-- Action item --
Could you please transcribe the data exactly, without the pictures?

Extracted data entries
=== Begin Enclosure ===

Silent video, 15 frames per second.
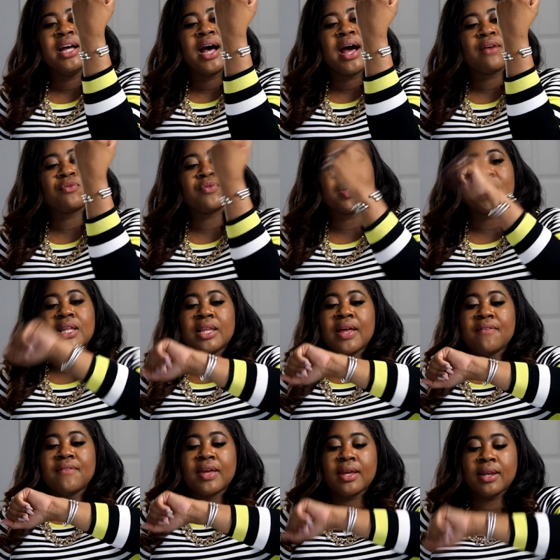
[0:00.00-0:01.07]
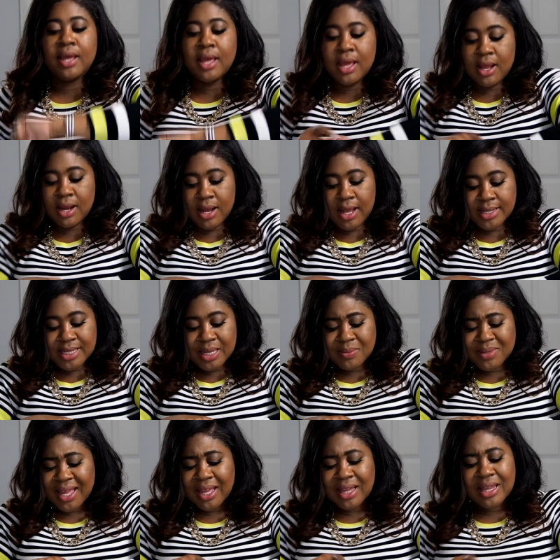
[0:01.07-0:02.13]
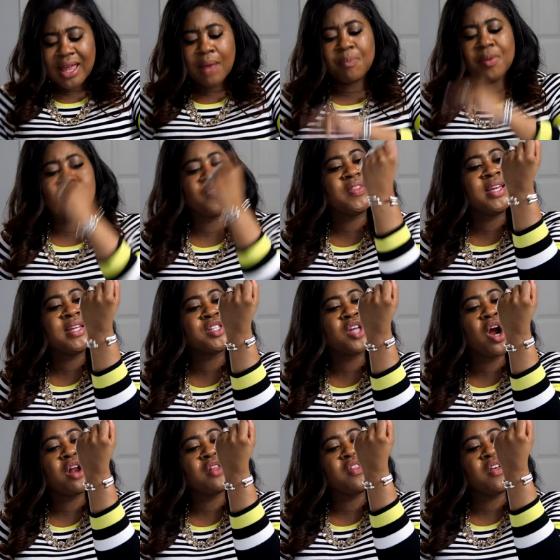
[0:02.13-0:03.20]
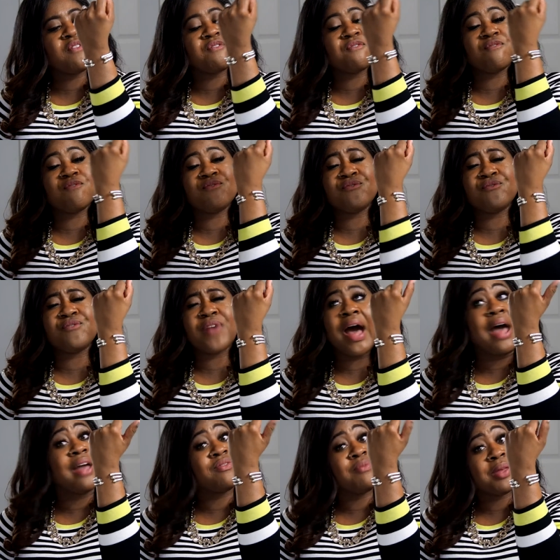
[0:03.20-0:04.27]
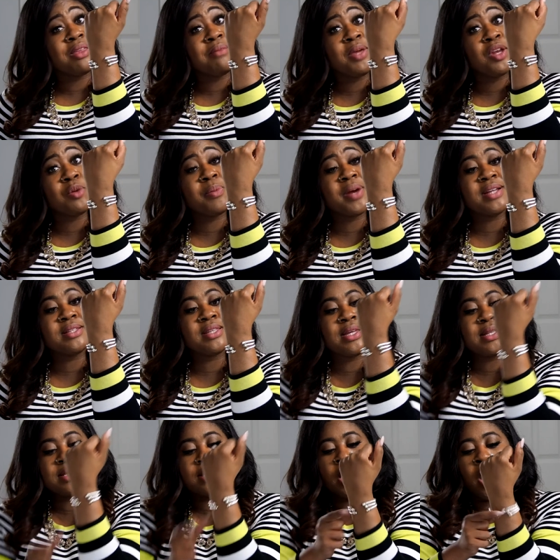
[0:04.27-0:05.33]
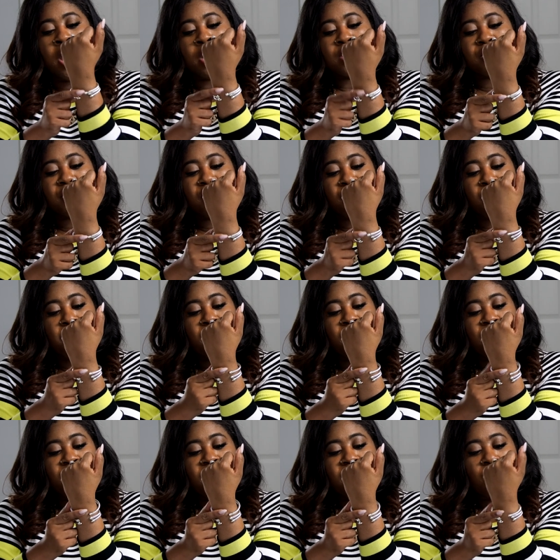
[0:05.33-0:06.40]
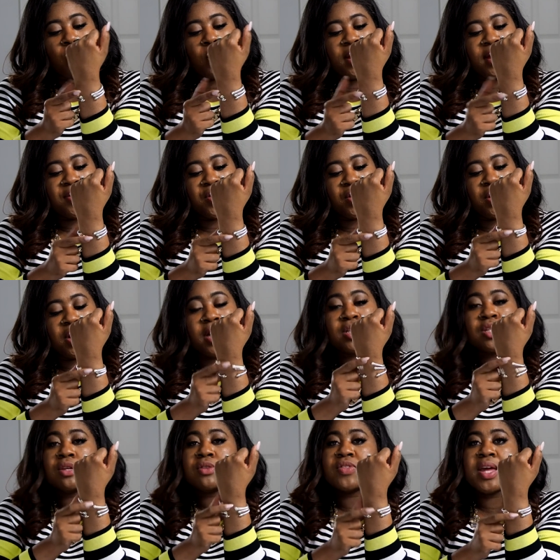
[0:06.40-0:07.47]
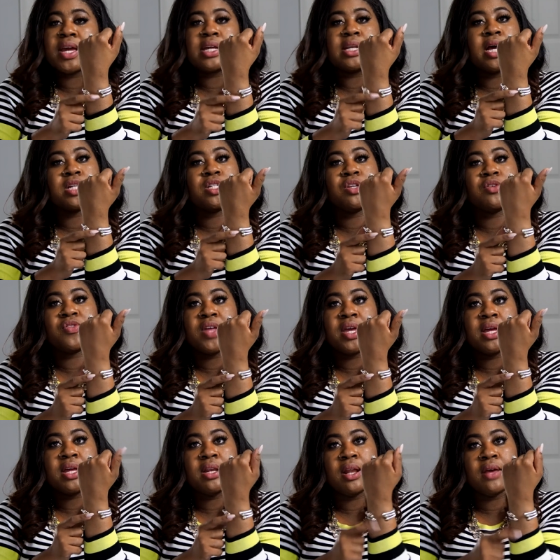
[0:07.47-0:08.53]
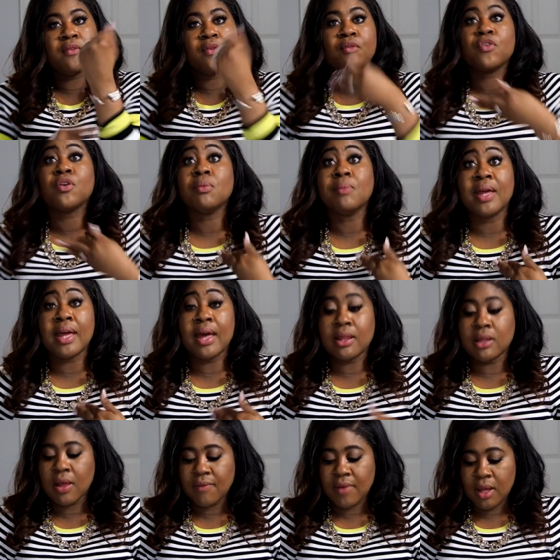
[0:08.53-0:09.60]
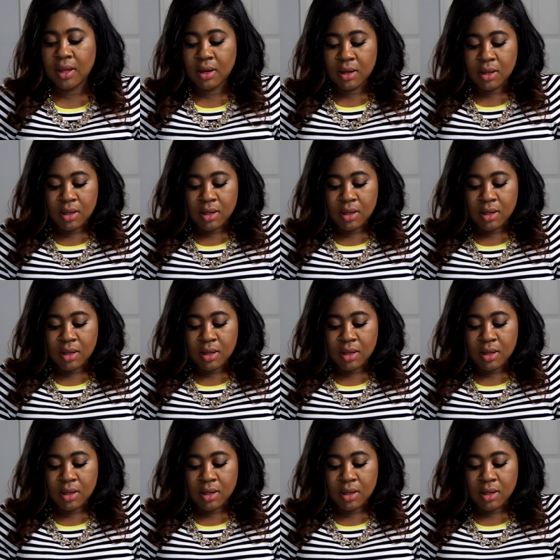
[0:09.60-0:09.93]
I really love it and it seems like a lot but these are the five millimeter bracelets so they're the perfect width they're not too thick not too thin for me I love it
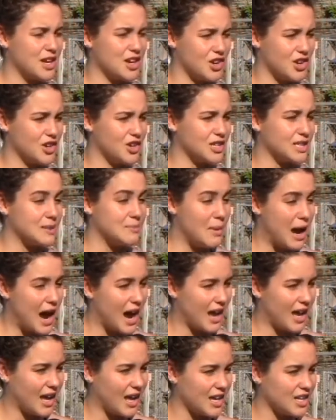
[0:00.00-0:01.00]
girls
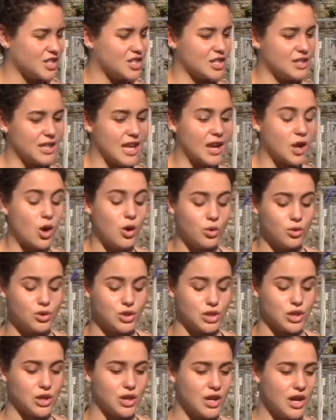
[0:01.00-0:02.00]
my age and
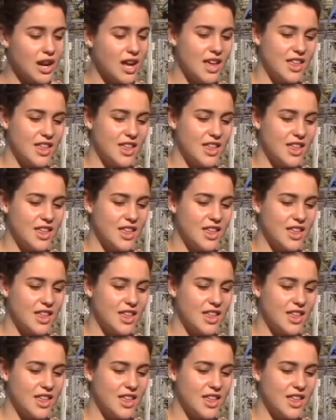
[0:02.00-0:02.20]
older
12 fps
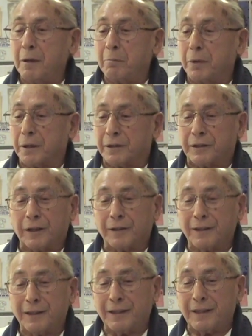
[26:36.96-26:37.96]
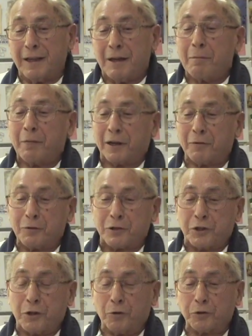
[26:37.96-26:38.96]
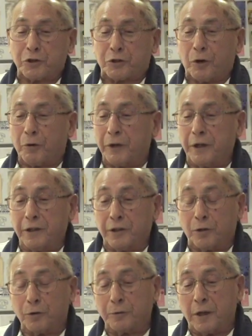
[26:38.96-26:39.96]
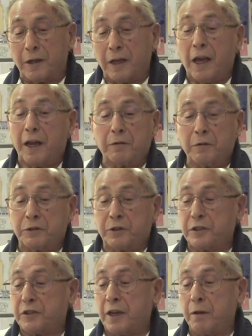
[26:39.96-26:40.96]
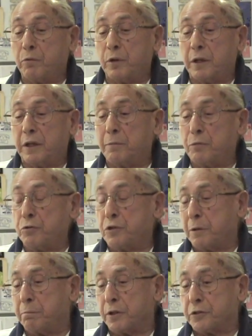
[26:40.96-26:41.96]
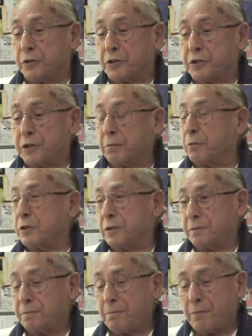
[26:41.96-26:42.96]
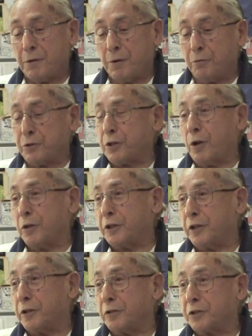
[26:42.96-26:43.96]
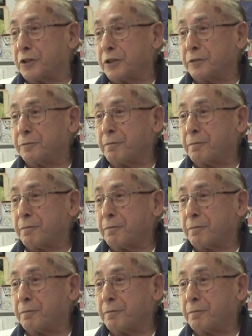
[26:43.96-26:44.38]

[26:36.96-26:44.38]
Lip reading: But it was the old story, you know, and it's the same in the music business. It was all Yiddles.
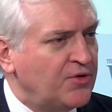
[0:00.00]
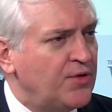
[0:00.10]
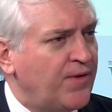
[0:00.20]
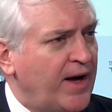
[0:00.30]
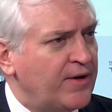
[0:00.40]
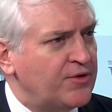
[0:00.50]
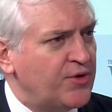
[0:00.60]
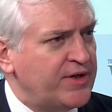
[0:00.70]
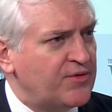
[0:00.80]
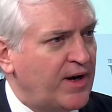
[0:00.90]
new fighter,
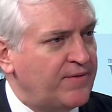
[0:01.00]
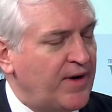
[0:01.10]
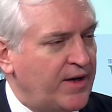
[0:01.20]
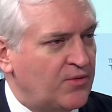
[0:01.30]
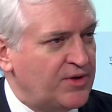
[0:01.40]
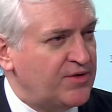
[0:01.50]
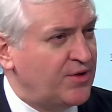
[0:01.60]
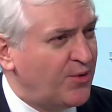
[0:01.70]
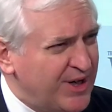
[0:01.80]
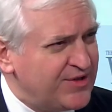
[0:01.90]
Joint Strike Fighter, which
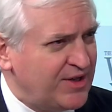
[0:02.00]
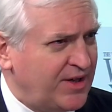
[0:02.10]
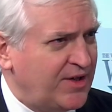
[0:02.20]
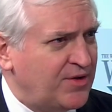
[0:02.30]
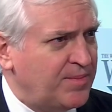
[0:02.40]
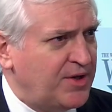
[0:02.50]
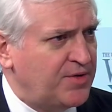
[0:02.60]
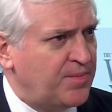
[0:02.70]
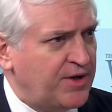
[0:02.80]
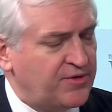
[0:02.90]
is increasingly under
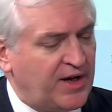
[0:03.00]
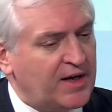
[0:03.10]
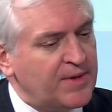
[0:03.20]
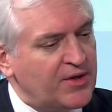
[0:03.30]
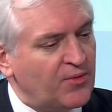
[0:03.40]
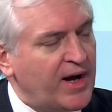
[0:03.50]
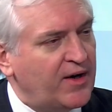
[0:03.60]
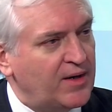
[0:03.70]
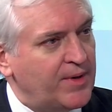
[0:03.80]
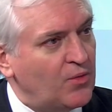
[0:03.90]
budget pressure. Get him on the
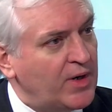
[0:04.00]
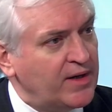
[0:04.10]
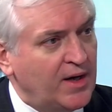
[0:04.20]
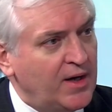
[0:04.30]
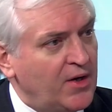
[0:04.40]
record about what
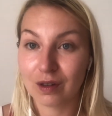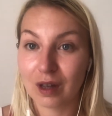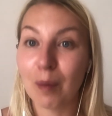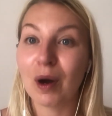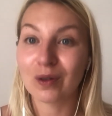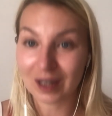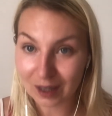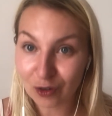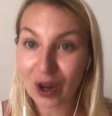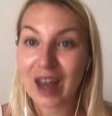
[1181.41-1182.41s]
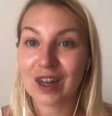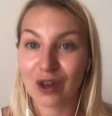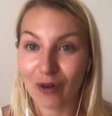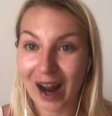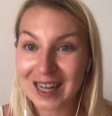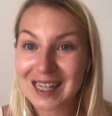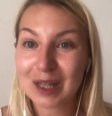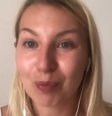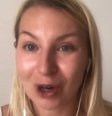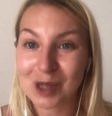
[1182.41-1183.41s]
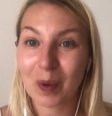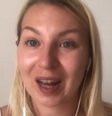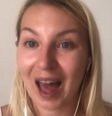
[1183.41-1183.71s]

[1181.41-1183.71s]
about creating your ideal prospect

=== End Enclosure ===

-- The completed task --
Silent video, 15 frames per second.
[0:00.00-0:01.07]
[0:01.07-0:02.13]
[0:02.13-0:03.20]
[0:03.20-0:04.27]
[0:04.27-0:05.33]
[0:05.33-0:06.40]
[0:06.40-0:07.47]
[0:07.47-0:08.53]
[0:08.53-0:09.60]
[0:09.60-0:09.93]
I really love it and it seems like a lot but these are the five millimeter bracelets so they're the perfect width they're not too thick not too thin for me I love it
[0:00.00-0:01.00]
girls
[0:01.00-0:02.00]
my age and
[0:02.00-0:02.20]
older
12 fps
[26:36.96-26:37.96]
[26:37.96-26:38.96]
[26:38.96-26:39.96]
[26:39.96-26:40.96]
[26:40.96-26:41.96]
[26:41.96-26:42.96]
[26:42.96-26:43.96]
[26:43.96-26:44.38]

[26:36.96-26:44.38]
Lip reading: But it was the old story, you know, and it's the same in the music business. It was all Yiddles.
[0:00.00]
[0:00.10]
[0:00.20]
[0:00.30]
[0:00.40]
[0:00.50]
[0:00.60]
[0:00.70]
[0:00.80]
[0:00.90]
new fighter,
[0:01.00]
[0:01.10]
[0:01.20]
[0:01.30]
[0:01.40]
[0:01.50]
[0:01.60]
[0:01.70]
[0:01.80]
[0:01.90]
Joint Strike Fighter, which
[0:02.00]
[0:02.10]
[0:02.20]
[0:02.30]
[0:02.40]
[0:02.50]
[0:02.60]
[0:02.70]
[0:02.80]
[0:02.90]
is increasingly under
[0:03.00]
[0:03.10]
[0:03.20]
[0:03.30]
[0:03.40]
[0:03.50]
[0:03.60]
[0:03.70]
[0:03.80]
[0:03.90]
budget pressure. Get him on the
[0:04.00]
[0:04.10]
[0:04.20]
[0:04.30]
[0:04.40]
record about what
[1181.41-1182.41s]
[1182.41-1183.41s]
[1183.41-1183.71s]

[1181.41-1183.71s]
about creating your ideal prospect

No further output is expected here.